Bridging Code Semantic and LLMs: Semantic Chain-of-Thought Prompting for
Code Generation
- URL: http://arxiv.org/abs/2310.10698v2
- Date: Sun, 22 Oct 2023 10:21:12 GMT
- Title: Bridging Code Semantic and LLMs: Semantic Chain-of-Thought Prompting for
Code Generation
- Authors: Yingwei Ma, Yue Yu, Shanshan Li, Yu Jiang, Yong Guo, Yuanliang Zhang,
Yutao Xie, Xiangke Liao
- Abstract summary: This paper proposes the "Semantic Chain-of-Thought" approach to intruduce semantic information of code, named SeCoT.
We show that SeCoT can achieves state-of-the-art performance, greatly improving the potential for large models and code generation.
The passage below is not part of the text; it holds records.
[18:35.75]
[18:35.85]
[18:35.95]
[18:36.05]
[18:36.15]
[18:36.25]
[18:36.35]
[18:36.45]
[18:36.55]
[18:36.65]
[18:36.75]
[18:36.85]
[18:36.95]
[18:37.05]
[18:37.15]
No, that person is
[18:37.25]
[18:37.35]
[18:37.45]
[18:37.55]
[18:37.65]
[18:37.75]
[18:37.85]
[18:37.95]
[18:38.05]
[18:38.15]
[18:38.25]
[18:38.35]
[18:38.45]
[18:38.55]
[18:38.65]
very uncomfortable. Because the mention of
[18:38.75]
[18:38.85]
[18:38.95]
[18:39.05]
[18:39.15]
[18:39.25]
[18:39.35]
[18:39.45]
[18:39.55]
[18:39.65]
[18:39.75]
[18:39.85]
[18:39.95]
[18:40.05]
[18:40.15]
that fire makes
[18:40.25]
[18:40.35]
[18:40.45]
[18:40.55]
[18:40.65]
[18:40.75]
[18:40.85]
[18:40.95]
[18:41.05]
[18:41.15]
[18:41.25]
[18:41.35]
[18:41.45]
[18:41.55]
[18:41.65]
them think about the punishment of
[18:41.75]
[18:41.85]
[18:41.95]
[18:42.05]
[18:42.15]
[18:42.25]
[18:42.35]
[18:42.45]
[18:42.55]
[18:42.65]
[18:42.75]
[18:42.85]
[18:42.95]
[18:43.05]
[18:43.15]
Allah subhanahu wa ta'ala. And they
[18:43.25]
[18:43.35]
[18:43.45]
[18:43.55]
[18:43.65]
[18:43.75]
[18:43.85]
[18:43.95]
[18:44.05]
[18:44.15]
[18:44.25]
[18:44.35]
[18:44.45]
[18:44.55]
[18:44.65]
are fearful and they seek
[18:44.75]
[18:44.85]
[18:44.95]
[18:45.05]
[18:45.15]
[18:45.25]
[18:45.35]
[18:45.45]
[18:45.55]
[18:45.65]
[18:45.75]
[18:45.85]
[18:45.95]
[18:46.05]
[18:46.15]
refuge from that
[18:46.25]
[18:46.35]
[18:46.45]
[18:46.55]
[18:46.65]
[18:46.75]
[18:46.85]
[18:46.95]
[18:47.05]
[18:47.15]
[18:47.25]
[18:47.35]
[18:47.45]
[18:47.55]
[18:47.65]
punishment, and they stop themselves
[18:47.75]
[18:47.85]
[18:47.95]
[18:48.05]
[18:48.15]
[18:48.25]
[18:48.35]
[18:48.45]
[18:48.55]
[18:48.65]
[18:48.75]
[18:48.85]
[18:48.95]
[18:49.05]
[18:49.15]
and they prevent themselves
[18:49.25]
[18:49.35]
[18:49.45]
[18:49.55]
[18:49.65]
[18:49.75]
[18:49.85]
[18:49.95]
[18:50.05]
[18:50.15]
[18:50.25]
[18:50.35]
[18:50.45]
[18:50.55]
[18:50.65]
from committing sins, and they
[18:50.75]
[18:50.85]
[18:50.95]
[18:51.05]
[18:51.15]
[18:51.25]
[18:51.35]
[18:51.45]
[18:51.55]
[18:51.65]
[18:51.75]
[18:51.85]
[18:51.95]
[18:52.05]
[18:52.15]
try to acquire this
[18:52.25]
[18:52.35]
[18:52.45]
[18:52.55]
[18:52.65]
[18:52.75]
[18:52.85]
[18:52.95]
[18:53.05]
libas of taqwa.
- Score: 22.219645213202178
- License: http://arxiv.org/licenses/nonexclusive-distrib/1.0/
- Abstract: Large language models (LLMs) have showcased remarkable prowess in code
generation. However, automated code generation is still challenging since it
requires a high-level semantic mapping between natural language requirements
and codes. Most existing LLMs-based approaches for code generation rely on
decoder-only causal language models often treate codes merely as plain text
tokens, i.e., feeding the requirements as a prompt input, and outputing code as
flat sequence of tokens, potentially missing the rich semantic features
inherent in source code. To bridge this gap, this paper proposes the "Semantic
Chain-of-Thought" approach to intruduce semantic information of code, named
SeCoT. Our motivation is that the semantic information of the source code (\eg
data flow and control flow) describes more precise program execution behavior,
intention and function. By guiding LLM consider and integrate semantic
information, we can achieve a more granular understanding and representation of
code, enhancing code generation accuracy. Meanwhile, while traditional
techniques leveraging such semantic information require complex static or
dynamic code analysis to obtain features such as data flow and control flow,
SeCoT demonstrates that this process can be fully automated via the intrinsic
capabilities of LLMs (i.e., in-context learning), while being generalizable and
applicable to challenging domains. While SeCoT can be applied with different
LLMs, this paper focuses on the powerful GPT-style models: ChatGPT(close-source
model) and WizardCoder(open-source model). The experimental study on three
popular DL benchmarks (i.e., HumanEval, HumanEval-ET and MBPP) shows that SeCoT
can achieves state-of-the-art performance, greatly improving the potential for
large models and code generation.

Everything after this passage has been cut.